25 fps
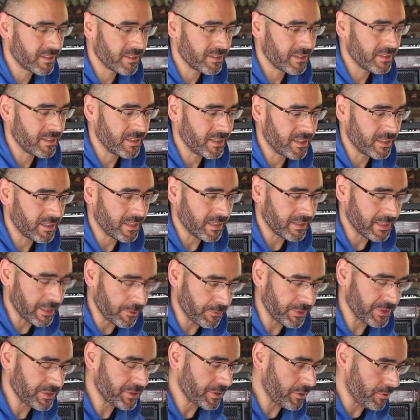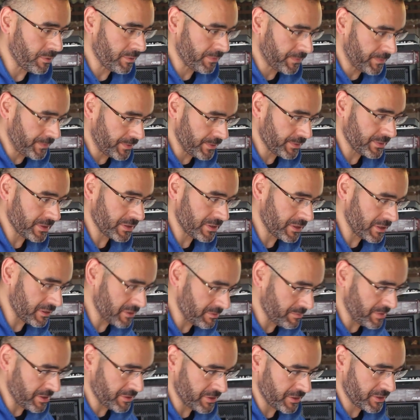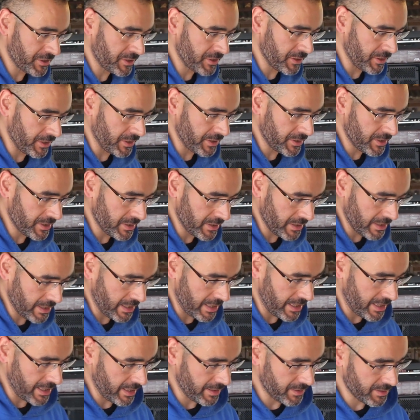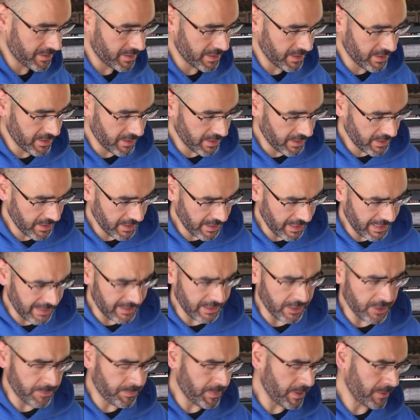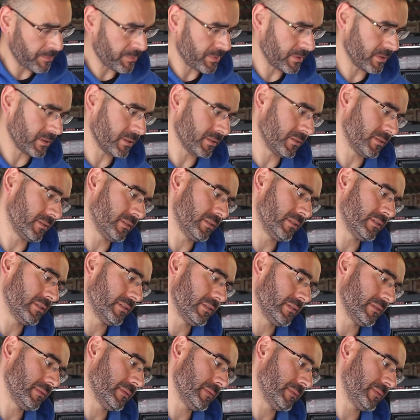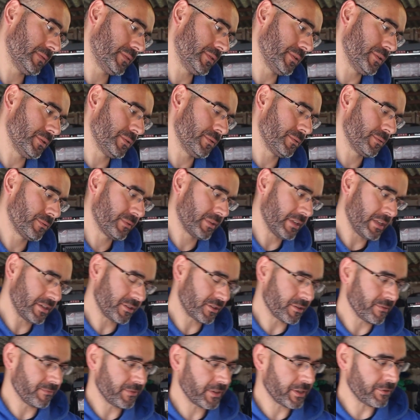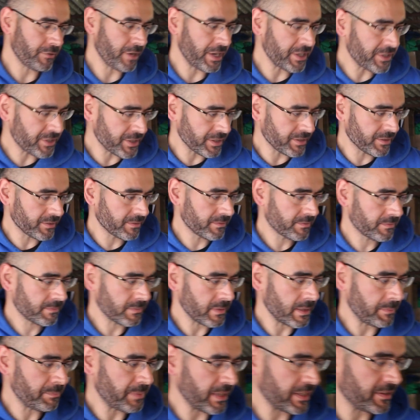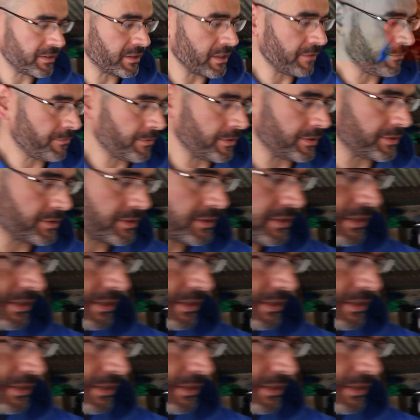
The liquid is going through the system as it should, and a lot of people do this configuration a bit different.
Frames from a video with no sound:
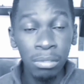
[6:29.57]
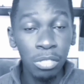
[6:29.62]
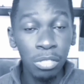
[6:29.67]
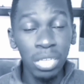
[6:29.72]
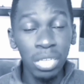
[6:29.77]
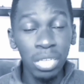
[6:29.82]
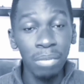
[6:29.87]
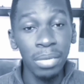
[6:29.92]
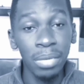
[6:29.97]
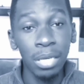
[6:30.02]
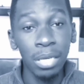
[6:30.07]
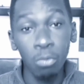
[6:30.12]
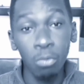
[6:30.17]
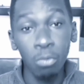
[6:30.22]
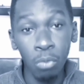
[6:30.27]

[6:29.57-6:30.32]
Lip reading: you can make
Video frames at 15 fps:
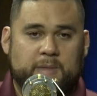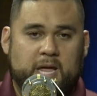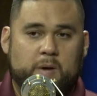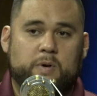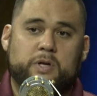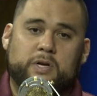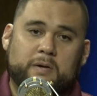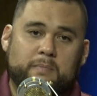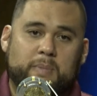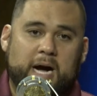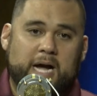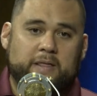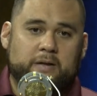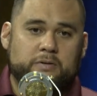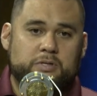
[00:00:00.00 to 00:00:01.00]
And when you
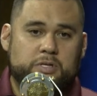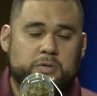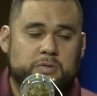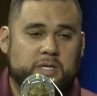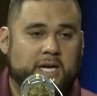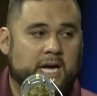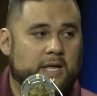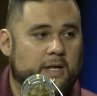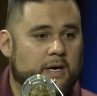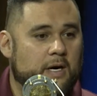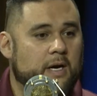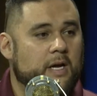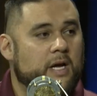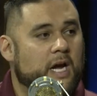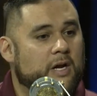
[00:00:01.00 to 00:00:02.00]
combine those two
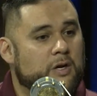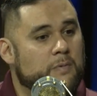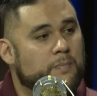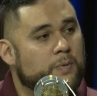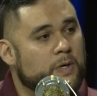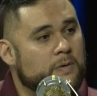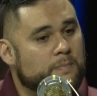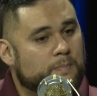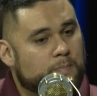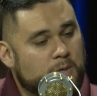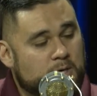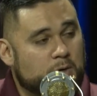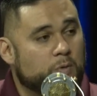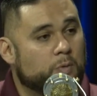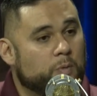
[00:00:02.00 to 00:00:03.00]
together and
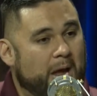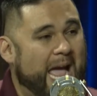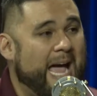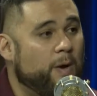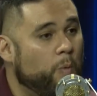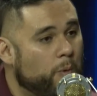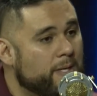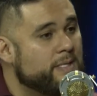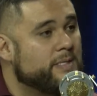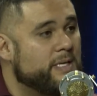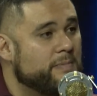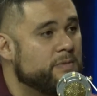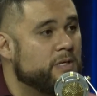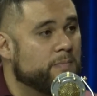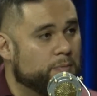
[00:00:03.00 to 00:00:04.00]
you add
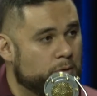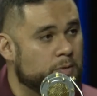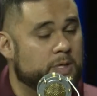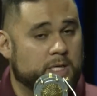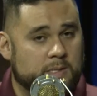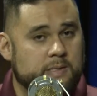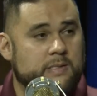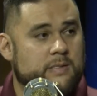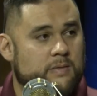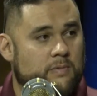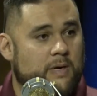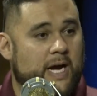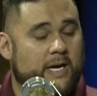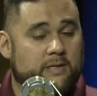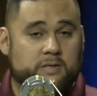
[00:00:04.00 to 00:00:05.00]
wisdom to prudence,
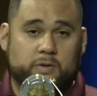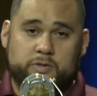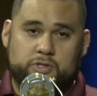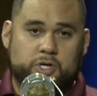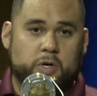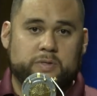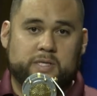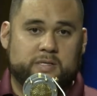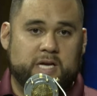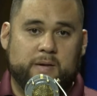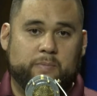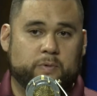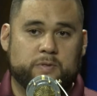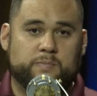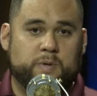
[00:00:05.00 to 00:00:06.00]
right? So Joe's
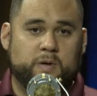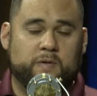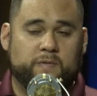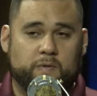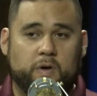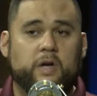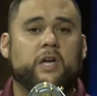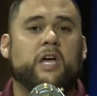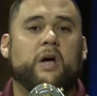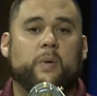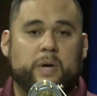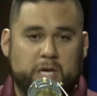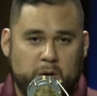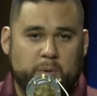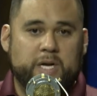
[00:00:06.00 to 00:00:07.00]
example is beautiful.
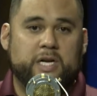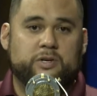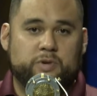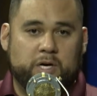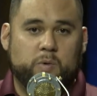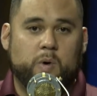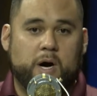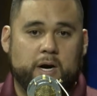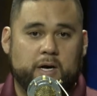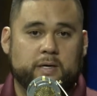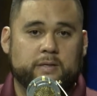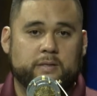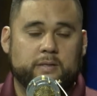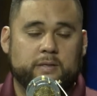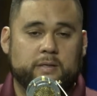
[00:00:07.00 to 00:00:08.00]
We know we need to drink water.
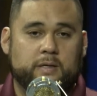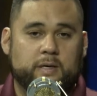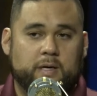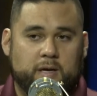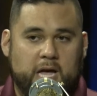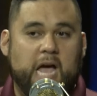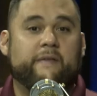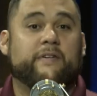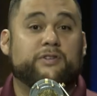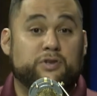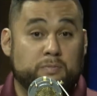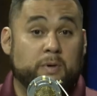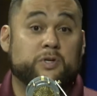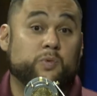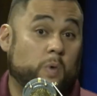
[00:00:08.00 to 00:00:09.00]
Having
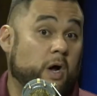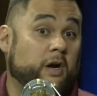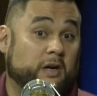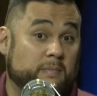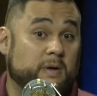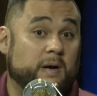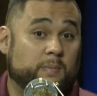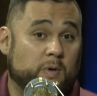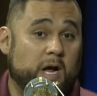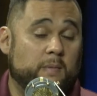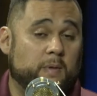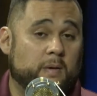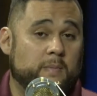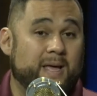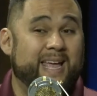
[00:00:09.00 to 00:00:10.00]
too much water can be a
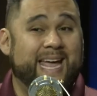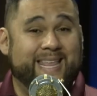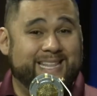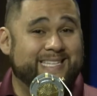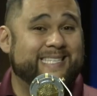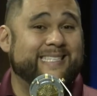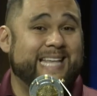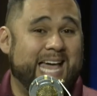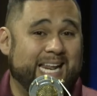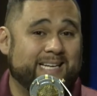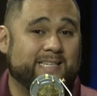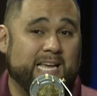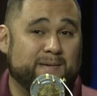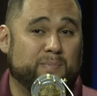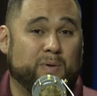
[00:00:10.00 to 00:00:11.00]
problem. And this is that
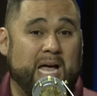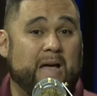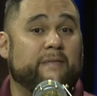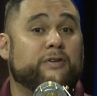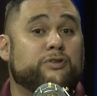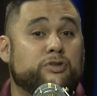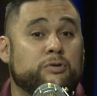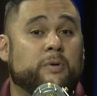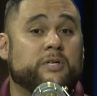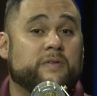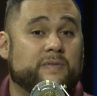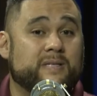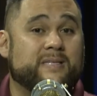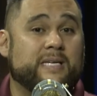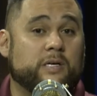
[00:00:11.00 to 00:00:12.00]
example. Having too much
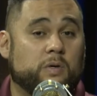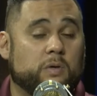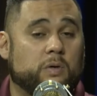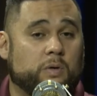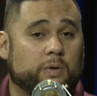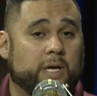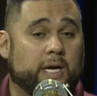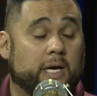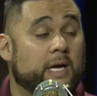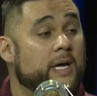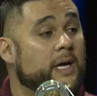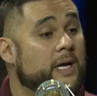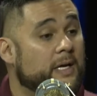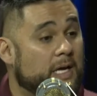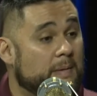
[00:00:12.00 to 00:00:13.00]
of a single holding
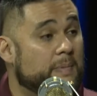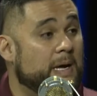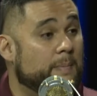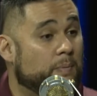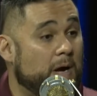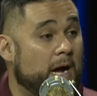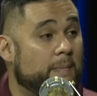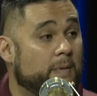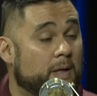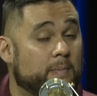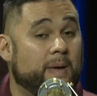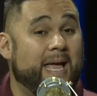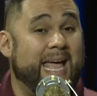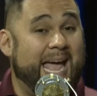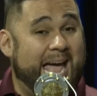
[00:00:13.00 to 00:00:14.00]
can be a
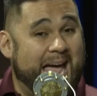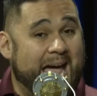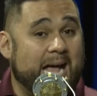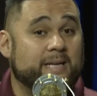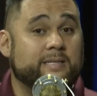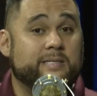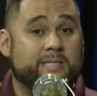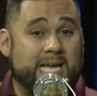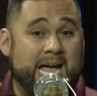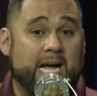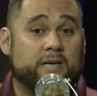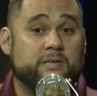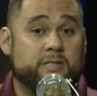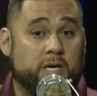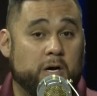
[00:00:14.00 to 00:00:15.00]
problem as
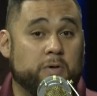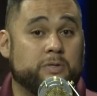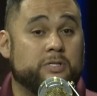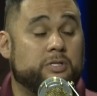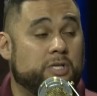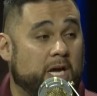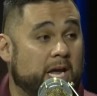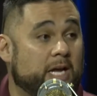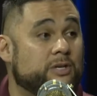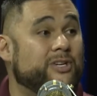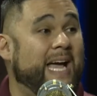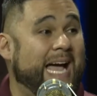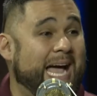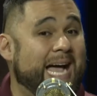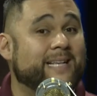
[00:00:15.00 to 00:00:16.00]
tax codes
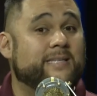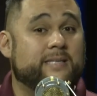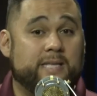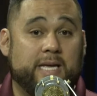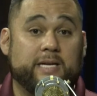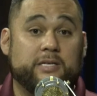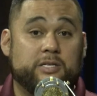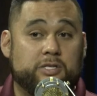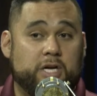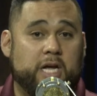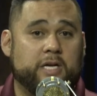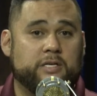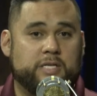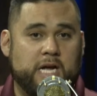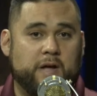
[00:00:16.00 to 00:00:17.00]
change, as things
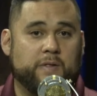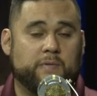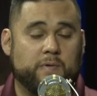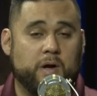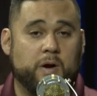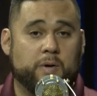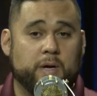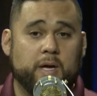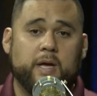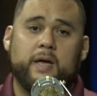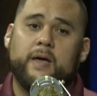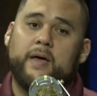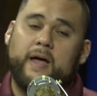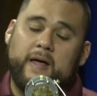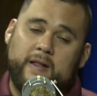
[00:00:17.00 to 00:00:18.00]
change down the road.
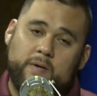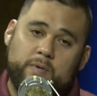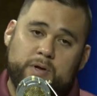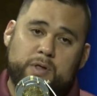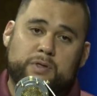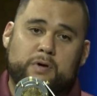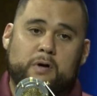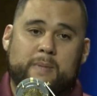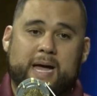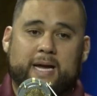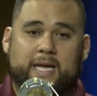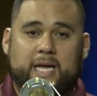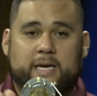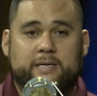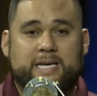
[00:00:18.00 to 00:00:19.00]
And then when you throw
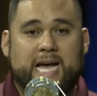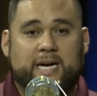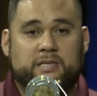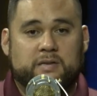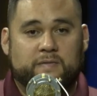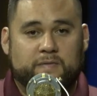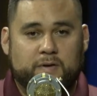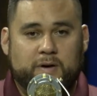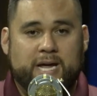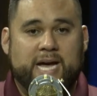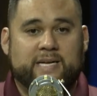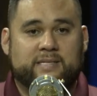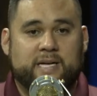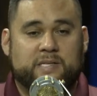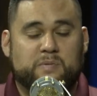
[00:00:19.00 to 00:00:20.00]
back in tax-deferred
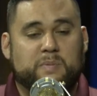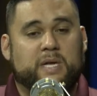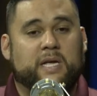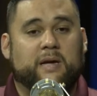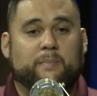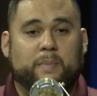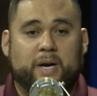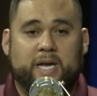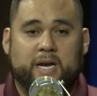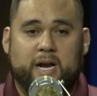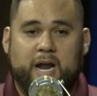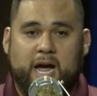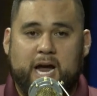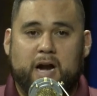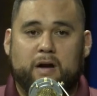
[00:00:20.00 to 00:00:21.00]
assets, meaning money in
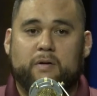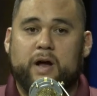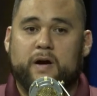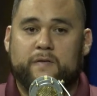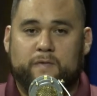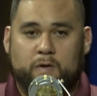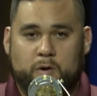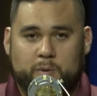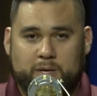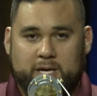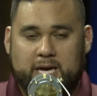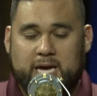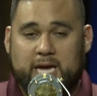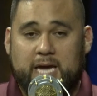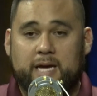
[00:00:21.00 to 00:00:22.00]
an IRA or
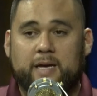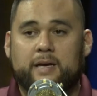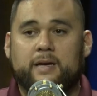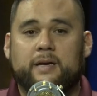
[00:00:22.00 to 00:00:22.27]
401k,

Directions: An exact copy of the data above is required, printed without its pictures.

Output of the task:
25 fps
The liquid is going through the system as it should, and a lot of people do this configuration a bit different.
Frames from a video with no sound:
[6:29.57]
[6:29.62]
[6:29.67]
[6:29.72]
[6:29.77]
[6:29.82]
[6:29.87]
[6:29.92]
[6:29.97]
[6:30.02]
[6:30.07]
[6:30.12]
[6:30.17]
[6:30.22]
[6:30.27]

[6:29.57-6:30.32]
Lip reading: you can make
Video frames at 15 fps:
[00:00:00.00 to 00:00:01.00]
And when you
[00:00:01.00 to 00:00:02.00]
combine those two
[00:00:02.00 to 00:00:03.00]
together and
[00:00:03.00 to 00:00:04.00]
you add
[00:00:04.00 to 00:00:05.00]
wisdom to prudence,
[00:00:05.00 to 00:00:06.00]
right? So Joe's
[00:00:06.00 to 00:00:07.00]
example is beautiful.
[00:00:07.00 to 00:00:08.00]
We know we need to drink water.
[00:00:08.00 to 00:00:09.00]
Having
[00:00:09.00 to 00:00:10.00]
too much water can be a
[00:00:10.00 to 00:00:11.00]
problem. And this is that
[00:00:11.00 to 00:00:12.00]
example. Having too much
[00:00:12.00 to 00:00:13.00]
of a single holding
[00:00:13.00 to 00:00:14.00]
can be a
[00:00:14.00 to 00:00:15.00]
problem as
[00:00:15.00 to 00:00:16.00]
tax codes
[00:00:16.00 to 00:00:17.00]
change, as things
[00:00:17.00 to 00:00:18.00]
change down the road.
[00:00:18.00 to 00:00:19.00]
And then when you throw
[00:00:19.00 to 00:00:20.00]
back in tax-deferred
[00:00:20.00 to 00:00:21.00]
assets, meaning money in
[00:00:21.00 to 00:00:22.00]
an IRA or
[00:00:22.00 to 00:00:22.27]
401k,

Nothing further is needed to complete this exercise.